COVID-19: Council agrees its negotiating mandate on the Digital Green Certificate
EU ambassadors agreed a mandate for negotiations with the European Parliament on the proposal for a Digital Green Certificate on April 14. This certificate will facilitate safe and free movement during the COVID-19 pandemic by providing proof that a person has either been vaccinated against COVID-19, received a negative test result or recovered from COVID-19. Portuguese Prime Minister António Costa spoke about the current situation, saying "The current epidemiological situation remains of great concern, but when looking ahead, we need to have solutions that work across Member States. The Digital Green Certificate comes in to facilitate safe and free movement. It is most important for our citizens, for our societies and for the recovery of our economies. I welcome this first step. It shows that we are ready to engage constructively with the European Parliament and the Commission to continue to move fast on these proposals, in order to have the certificate and the system fully operational this summer."
The legal framework of the Digital Green Certificate consists of two legislative proposals. The first concerns EU citizens and members of their families and the second concerns third-country nationals legally staying or legally residing in the territory of a Member State.

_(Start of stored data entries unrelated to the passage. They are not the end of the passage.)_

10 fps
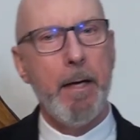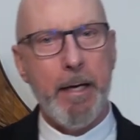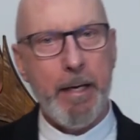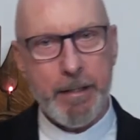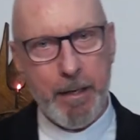
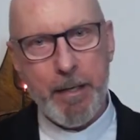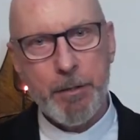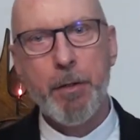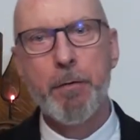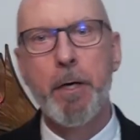In the
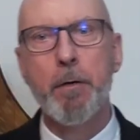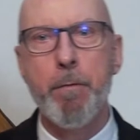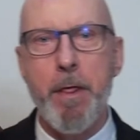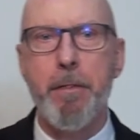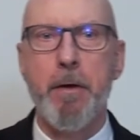letter to the
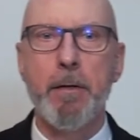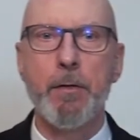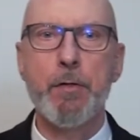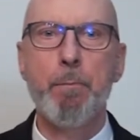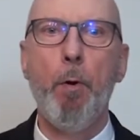
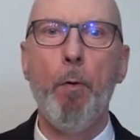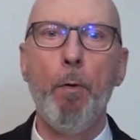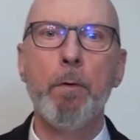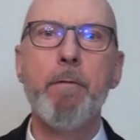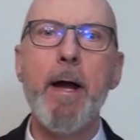Corinthians,
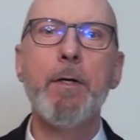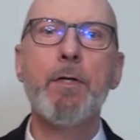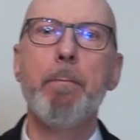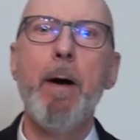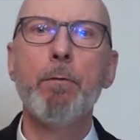Paul
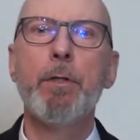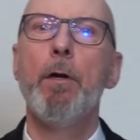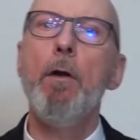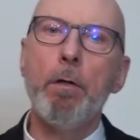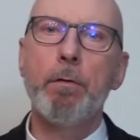writes about a
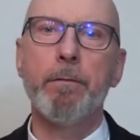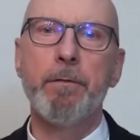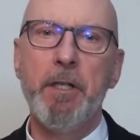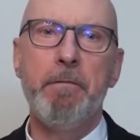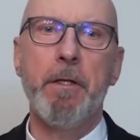lot
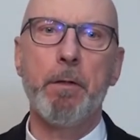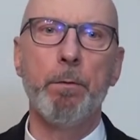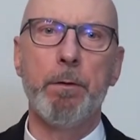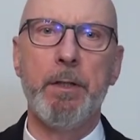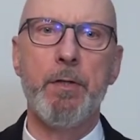of
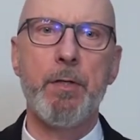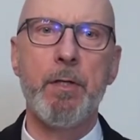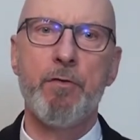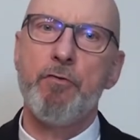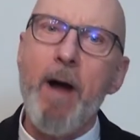
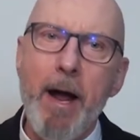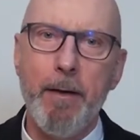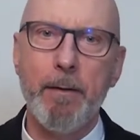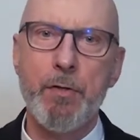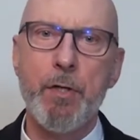difficulties,
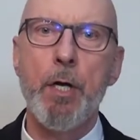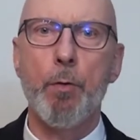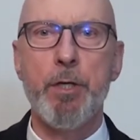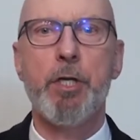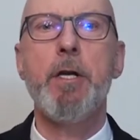trials,
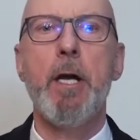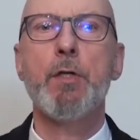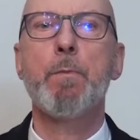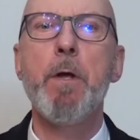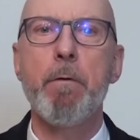which he
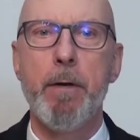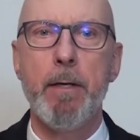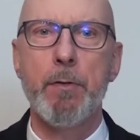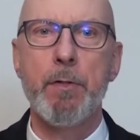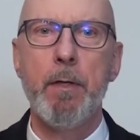
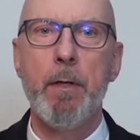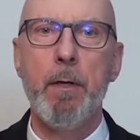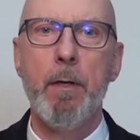experienced.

According to these proposals, it will be possible to use the certificate across all EU Member States. It will also be introduced in Iceland, Liechtenstein, Norway and Switzerland. The Digital Green Certificate will also be open to initiatives being developed globally.
These are the key amendments introduced in the legislative texts by the Council:
A reference to the fact that a Digital Green Certificate is not a precondition to exercise free movement rights and it is not an travel document, in order to stress the principle of non-discrimination, in particular towards non-vaccinated persons.
A new article on the international dimension of the Digital Green Certificate, clarifying the treatment to be given to certificates issued to Union citizens and their family members as well as legally-staying/residing third-country nationals vaccinated in third countries.
The data protection provisions have been strengthened throughout the text of the main regulation, in particular on the basis of the joint opinion of the European Data Protection Supervisor and the European Data Protection Board.
The text now includes a transitional provision to ensure that Member States can continue using the systems currently have in place during a short period of six weeks after the entry into force of the main regulation and until the Digital Green Certificate framework is fully operational on their territory.
The text of the draft regulation contains a provision enabling Ireland and the other Member States to mutually accept certificates issued to third country nationals based on reciprocity.
Ensuring safe and free movement during a pandemic is difficult for not only the EU and the Member States but for all countries around the world. The Digital Green Certificate is certainly a way to try and secure this fundamental right and freedom; but much more can be done and the Digital Green Certificate could be improved as vaccinations all around the globe accelerate. ECOPNET (European Cooperation and Partnership Network) continues its work to ensure that its partners are least affected by the ongoing global situation.
On 17 March 2021, the European Commission presented two proposals for regulations, subject to the ordinary legislative procedure, to create a Digital Green Certificate and facilitate the safe free movement of citizens within the EU during the COVID-19 pandemic.
On 19 March 2021, EU ambassadors approved the establishment and mandate of the Ad-Hoc Working Party to accelerate as a matter of priority the negotiation of the above-mentioned proposals.
After several meetings at working party level, EU ambassadors have now agreed a common position with a view to start negotiations with the European Parliament.
The European Parliament is expected to adopt its position at its plenary on 26-29 April.
The interinstitutional negotiations will start as soon as possible thereafter. Member States underlined their commitment to have the framework ready by summer 2021.